Key insights from the week that was.
In Australia, the Westpac-MI Consumer Sentiment Index reported another encouraging lift, rising 4% from 92.2 in February to 95.9 in March. Easing cost-of-living pressures and the RBA’s decision to cut interest rates in mid-February supported the improvement in sentiment, following a few months of stabilisation around a ‘cautiously pessimistic’ level. The sub-indexes covering ‘family finances vs a year ago’ and ‘time to buy a major household item’ have been the chief laggards in the recovery to date, remaining well below long-run average levels. Constructive developments around inflation and interest rates are starting to turn the tide however, the sub-indexes rising 2.1% and 6.9% respectively in March. Forward-looking indicators are now all above their respective long-run averages which, along with positive views on the labour market, bodes relatively well for the economic outlook.
That said, the latest NAB business survey reminds us that the recovery is likely to be gradual and potentially bumpy. At +4, business conditions remained little changed at a below-average level in February, as firms reported a further deterioration in trading conditions and profitability. Given the persistence of this dynamic, business confidence continues to hover around a broadly neutral level, consistent with the notion that the pick-up in demand is likely to occur at a measured pace. While not fully apparent in the data yet, the fog of heightened trade tensions, coinciding with an upcoming federal election, is likely to keep businesses cautious in the near-term.
Offshore, the balance between growth and inflation is becoming increasingly precarious for central banks.
The US CPI came in below expectations in February, the headline and core measures both up 0.2% in the month and respectively 2.8% and 3.1% over the year. Food and energy inflation was negligible in the month. Within the core basket, shelter inflation eased to 0.3%, although that still equates to a 3.6% annualised rate which is elevated compared to history. Other services were neutral in the month, but inflation in this sub-sector remains stubbornly above target over the year. Core goods inflation also remained positive in the month, prices up 0.2% in February, ahead of the implementation of tariffs.
US trade policy meanwhile continues to escalate risks over the outlook for growth in the US, with President Trump holding fast to the planned full implementation of announced tariffs by 2 April and threatening to increase tariffs against any country who responds to the US’ measures. In particular, overnight President Trump threatened to impose a 200% tariff on wine, champagne and other alcoholic beverages from Europe if a proposed European tariff on US whiskey is implemented – itself a retaliation to the US’ steel and aluminium tariffs which President Trump brought forward from 2 April to 12 March this week and has vowed no exemptions for. Consumer spending and confidence has been impacted to date, and there are numerous reasons to expect businesses to take a cautious approach to investment hence. Full detail on our US view will appear in the March Market Outlook on Westpac IQ later today.

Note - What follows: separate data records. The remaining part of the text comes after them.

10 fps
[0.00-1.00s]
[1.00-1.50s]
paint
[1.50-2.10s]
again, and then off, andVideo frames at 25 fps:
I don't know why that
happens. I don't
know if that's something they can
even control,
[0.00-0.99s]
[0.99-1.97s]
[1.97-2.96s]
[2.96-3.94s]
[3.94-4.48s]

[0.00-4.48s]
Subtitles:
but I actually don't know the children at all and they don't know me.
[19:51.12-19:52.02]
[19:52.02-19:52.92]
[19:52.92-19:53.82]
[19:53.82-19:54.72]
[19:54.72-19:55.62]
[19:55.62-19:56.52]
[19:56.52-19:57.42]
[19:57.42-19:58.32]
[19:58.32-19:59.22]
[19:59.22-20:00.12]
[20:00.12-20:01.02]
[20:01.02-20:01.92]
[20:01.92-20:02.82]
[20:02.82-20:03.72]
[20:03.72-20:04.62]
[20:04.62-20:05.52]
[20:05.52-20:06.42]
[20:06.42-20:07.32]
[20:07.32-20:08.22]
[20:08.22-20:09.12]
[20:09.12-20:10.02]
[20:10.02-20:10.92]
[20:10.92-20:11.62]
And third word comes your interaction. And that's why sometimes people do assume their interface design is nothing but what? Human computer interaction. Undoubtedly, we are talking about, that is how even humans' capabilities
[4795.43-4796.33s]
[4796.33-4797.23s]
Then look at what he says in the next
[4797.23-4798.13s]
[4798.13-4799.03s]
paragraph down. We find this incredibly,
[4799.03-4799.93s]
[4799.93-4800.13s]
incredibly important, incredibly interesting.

With the risks to Canadian growth from US trade policy front and centre, the Bank of Canada this week lowered its policy rate by 25bps to 2.75%. While recent data has pointed to stronger-than-expected growth with inflation at target, downside risks are immediate and material. In short, growth is anticipated to be hampered by the tariffs directly through trade and due to deteriorating confidence amongst businesses and consumers. Businesses are reportedly delaying hiring and investment decisions and are also looking to change suppliers and keep more inventory on hand, adding to costs. At the same time, tariff news has also raised inflation expectations which the Bank is paying close attention to. In the press conference, Governor Macklem emphasised the importance of keeping inflation expectations anchored and avoiding second-round effects. On future moves, uncertainty was a key theme with Macklem not ruling out a hike or a recession given the uncertainty surrounding US trade policy.
Finally to Japan, wages data showed a 2.7% increase in base pay in January, led by the manufacturing sector. While nominal wages continue to increase, real wages fell 1.8%yr. RENGO had negotiated a wage increase of 3.6% for FY24 (ending March 2025) and employees have seen their nominal wages increase through this period. However, with inflation slow in abating, real wages have failed to gain, putting household spending at risk. This week, Q4 GDP was revised down to 2.2% annualised from a preliminary reading of 2.8%. The downshift came in part due to downward estimates to households spending which is now flat for Q4.
Still, Bank of Japan officials have continued to signal that rates will rise further, anticipating growth will pick up through the latter part of the year. Adding support to their considerations will be RENGO’s announcement of the first estimate of the wage bargaining result. RENGO demanded an increase of 6.0% and this first estimate will mostly cover results from large companies. So far, large manufacturers such as Mitsubishi, Nippon and Toyota among others have reportedly met RENGO’s demand. While this is positive news, the focus will be on how small businesses fare, data for which will be released over the next month. The BoJ is likely to remain on hold at its meeting next week waiting to digest more data and the outlook for small businesses first before making their next move. With a fresh set of forecasts and greater clarity around trade risks, their next hike will likely come in May.